____ Data in this exercise

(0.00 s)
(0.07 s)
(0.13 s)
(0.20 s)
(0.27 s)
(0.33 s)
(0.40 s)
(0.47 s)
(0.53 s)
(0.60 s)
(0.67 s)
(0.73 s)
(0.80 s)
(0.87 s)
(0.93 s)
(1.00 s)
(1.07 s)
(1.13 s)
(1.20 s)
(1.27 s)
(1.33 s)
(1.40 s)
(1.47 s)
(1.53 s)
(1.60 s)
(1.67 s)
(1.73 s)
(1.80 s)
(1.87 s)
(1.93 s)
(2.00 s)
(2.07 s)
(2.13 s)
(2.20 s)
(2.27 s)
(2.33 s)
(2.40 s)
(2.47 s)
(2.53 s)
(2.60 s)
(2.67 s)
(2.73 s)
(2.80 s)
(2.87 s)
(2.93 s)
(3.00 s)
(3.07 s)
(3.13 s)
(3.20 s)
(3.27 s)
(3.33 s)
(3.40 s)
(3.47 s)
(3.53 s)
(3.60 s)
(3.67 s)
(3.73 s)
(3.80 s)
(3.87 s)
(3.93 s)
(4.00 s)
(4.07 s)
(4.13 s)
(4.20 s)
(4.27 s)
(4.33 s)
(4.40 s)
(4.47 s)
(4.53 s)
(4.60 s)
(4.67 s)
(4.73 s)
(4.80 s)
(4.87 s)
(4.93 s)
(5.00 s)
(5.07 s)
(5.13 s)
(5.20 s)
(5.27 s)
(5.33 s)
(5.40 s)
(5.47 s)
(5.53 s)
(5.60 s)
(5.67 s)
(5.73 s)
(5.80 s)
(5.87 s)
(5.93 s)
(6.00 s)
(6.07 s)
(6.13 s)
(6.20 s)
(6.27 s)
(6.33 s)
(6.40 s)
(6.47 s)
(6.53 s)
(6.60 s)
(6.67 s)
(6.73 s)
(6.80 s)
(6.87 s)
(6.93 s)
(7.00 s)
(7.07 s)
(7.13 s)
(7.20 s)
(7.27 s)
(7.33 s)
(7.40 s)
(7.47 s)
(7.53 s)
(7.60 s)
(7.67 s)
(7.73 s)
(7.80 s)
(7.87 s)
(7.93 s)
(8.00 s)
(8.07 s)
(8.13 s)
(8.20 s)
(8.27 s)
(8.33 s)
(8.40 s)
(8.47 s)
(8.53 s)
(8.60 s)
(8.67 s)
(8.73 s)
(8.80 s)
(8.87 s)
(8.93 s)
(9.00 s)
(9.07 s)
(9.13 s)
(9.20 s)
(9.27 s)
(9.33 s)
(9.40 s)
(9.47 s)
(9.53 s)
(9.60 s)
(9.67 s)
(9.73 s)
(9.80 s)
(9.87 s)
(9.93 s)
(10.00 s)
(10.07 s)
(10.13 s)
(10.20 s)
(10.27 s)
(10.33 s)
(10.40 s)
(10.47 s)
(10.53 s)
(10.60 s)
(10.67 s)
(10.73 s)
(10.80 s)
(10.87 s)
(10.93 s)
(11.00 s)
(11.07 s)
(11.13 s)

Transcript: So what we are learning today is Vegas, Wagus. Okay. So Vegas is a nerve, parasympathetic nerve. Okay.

________

(Required work): The full set of entries above has to be restated exactly.

(Written response):
(0.00 s)
(0.07 s)
(0.13 s)
(0.20 s)
(0.27 s)
(0.33 s)
(0.40 s)
(0.47 s)
(0.53 s)
(0.60 s)
(0.67 s)
(0.73 s)
(0.80 s)
(0.87 s)
(0.93 s)
(1.00 s)
(1.07 s)
(1.13 s)
(1.20 s)
(1.27 s)
(1.33 s)
(1.40 s)
(1.47 s)
(1.53 s)
(1.60 s)
(1.67 s)
(1.73 s)
(1.80 s)
(1.87 s)
(1.93 s)
(2.00 s)
(2.07 s)
(2.13 s)
(2.20 s)
(2.27 s)
(2.33 s)
(2.40 s)
(2.47 s)
(2.53 s)
(2.60 s)
(2.67 s)
(2.73 s)
(2.80 s)
(2.87 s)
(2.93 s)
(3.00 s)
(3.07 s)
(3.13 s)
(3.20 s)
(3.27 s)
(3.33 s)
(3.40 s)
(3.47 s)
(3.53 s)
(3.60 s)
(3.67 s)
(3.73 s)
(3.80 s)
(3.87 s)
(3.93 s)
(4.00 s)
(4.07 s)
(4.13 s)
(4.20 s)
(4.27 s)
(4.33 s)
(4.40 s)
(4.47 s)
(4.53 s)
(4.60 s)
(4.67 s)
(4.73 s)
(4.80 s)
(4.87 s)
(4.93 s)
(5.00 s)
(5.07 s)
(5.13 s)
(5.20 s)
(5.27 s)
(5.33 s)
(5.40 s)
(5.47 s)
(5.53 s)
(5.60 s)
(5.67 s)
(5.73 s)
(5.80 s)
(5.87 s)
(5.93 s)
(6.00 s)
(6.07 s)
(6.13 s)
(6.20 s)
(6.27 s)
(6.33 s)
(6.40 s)
(6.47 s)
(6.53 s)
(6.60 s)
(6.67 s)
(6.73 s)
(6.80 s)
(6.87 s)
(6.93 s)
(7.00 s)
(7.07 s)
(7.13 s)
(7.20 s)
(7.27 s)
(7.33 s)
(7.40 s)
(7.47 s)
(7.53 s)
(7.60 s)
(7.67 s)
(7.73 s)
(7.80 s)
(7.87 s)
(7.93 s)
(8.00 s)
(8.07 s)
(8.13 s)
(8.20 s)
(8.27 s)
(8.33 s)
(8.40 s)
(8.47 s)
(8.53 s)
(8.60 s)
(8.67 s)
(8.73 s)
(8.80 s)
(8.87 s)
(8.93 s)
(9.00 s)
(9.07 s)
(9.13 s)
(9.20 s)
(9.27 s)
(9.33 s)
(9.40 s)
(9.47 s)
(9.53 s)
(9.60 s)
(9.67 s)
(9.73 s)
(9.80 s)
(9.87 s)
(9.93 s)
(10.00 s)
(10.07 s)
(10.13 s)
(10.20 s)
(10.27 s)
(10.33 s)
(10.40 s)
(10.47 s)
(10.53 s)
(10.60 s)
(10.67 s)
(10.73 s)
(10.80 s)
(10.87 s)
(10.93 s)
(11.00 s)
(11.07 s)
(11.13 s)

Transcript: So what we are learning today is Vegas, Wagus. Okay. So Vegas is a nerve, parasympathetic nerve. Okay.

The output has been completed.